* **About this exercise**
Would you retype the whole listing verbatim, keeping pictures out of it?

* **Provided data**
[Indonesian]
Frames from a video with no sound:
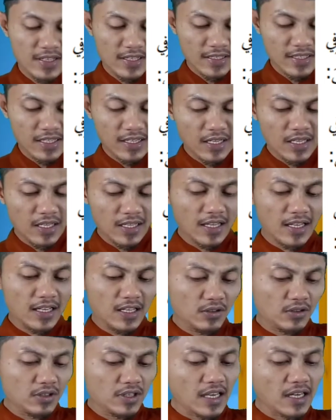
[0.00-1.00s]
Jadi
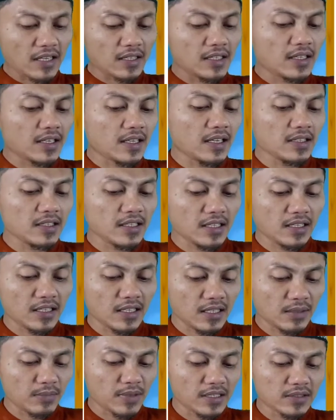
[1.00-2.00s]
kalau diartikan ya
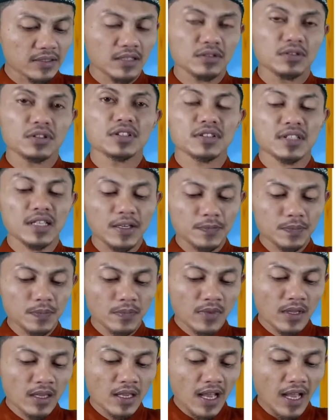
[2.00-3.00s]
dalam bahasa Indonesia,
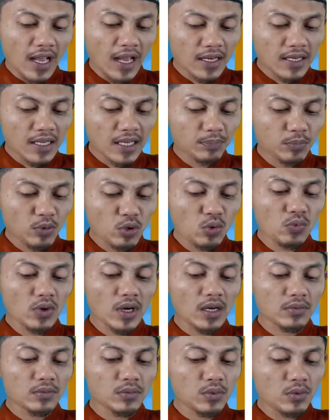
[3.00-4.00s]
adapun
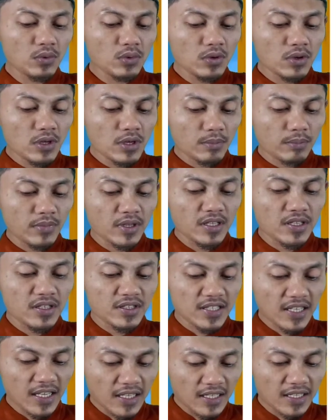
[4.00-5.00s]
wawu
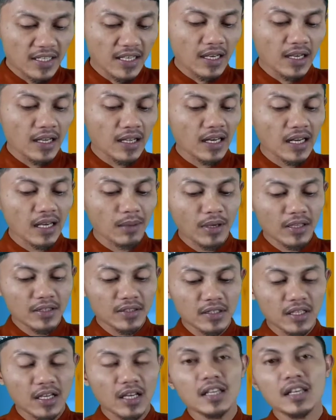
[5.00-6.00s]
menjadi
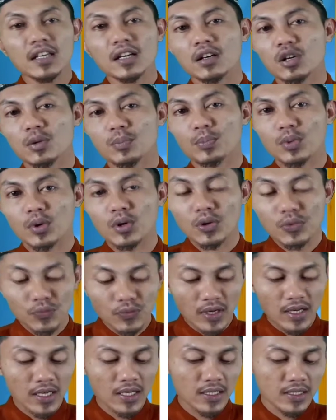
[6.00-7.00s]
alamatnya i'rab
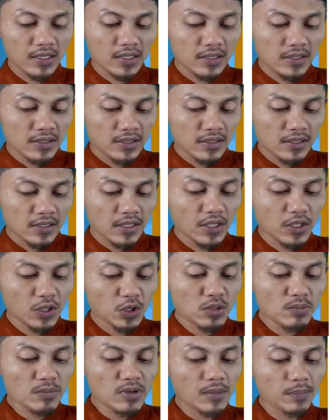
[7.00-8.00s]
rofa
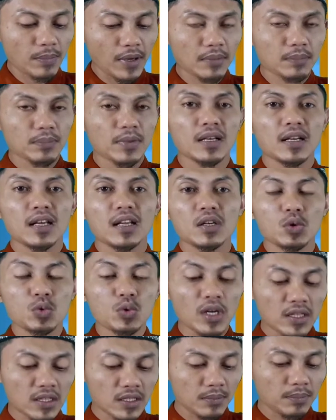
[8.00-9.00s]
itu menempat pada
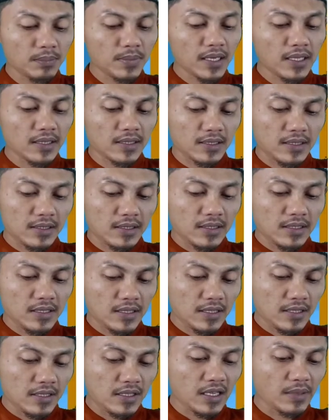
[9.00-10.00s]
dua tempat.
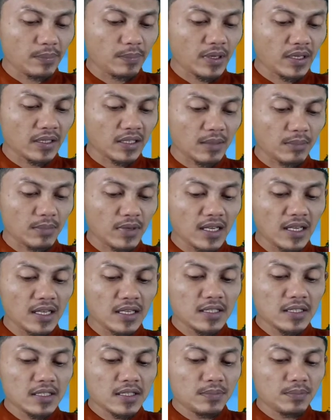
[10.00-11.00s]
Yang pertama
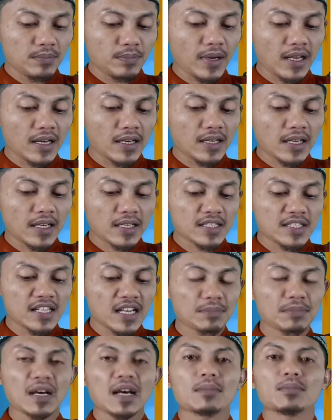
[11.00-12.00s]
pada
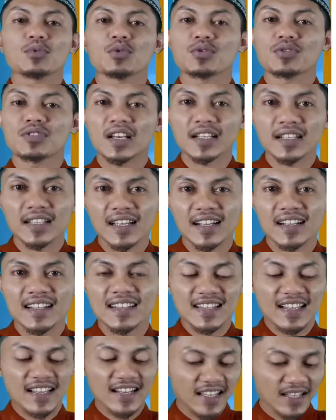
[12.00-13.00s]
jamak mudzakkar
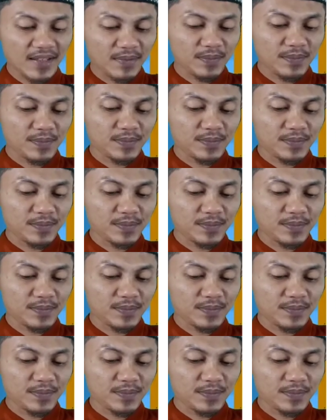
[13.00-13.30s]
salim.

* **Written response**
[Indonesian]
Frames from a video with no sound:
[0.00-1.00s]
Jadi
[1.00-2.00s]
kalau diartikan ya
[2.00-3.00s]
dalam bahasa Indonesia,
[3.00-4.00s]
adapun
[4.00-5.00s]
wawu
[5.00-6.00s]
menjadi
[6.00-7.00s]
alamatnya i'rab
[7.00-8.00s]
rofa
[8.00-9.00s]
itu menempat pada
[9.00-10.00s]
dua tempat.
[10.00-11.00s]
Yang pertama
[11.00-12.00s]
pada
[12.00-13.00s]
jamak mudzakkar
[13.00-13.30s]
salim.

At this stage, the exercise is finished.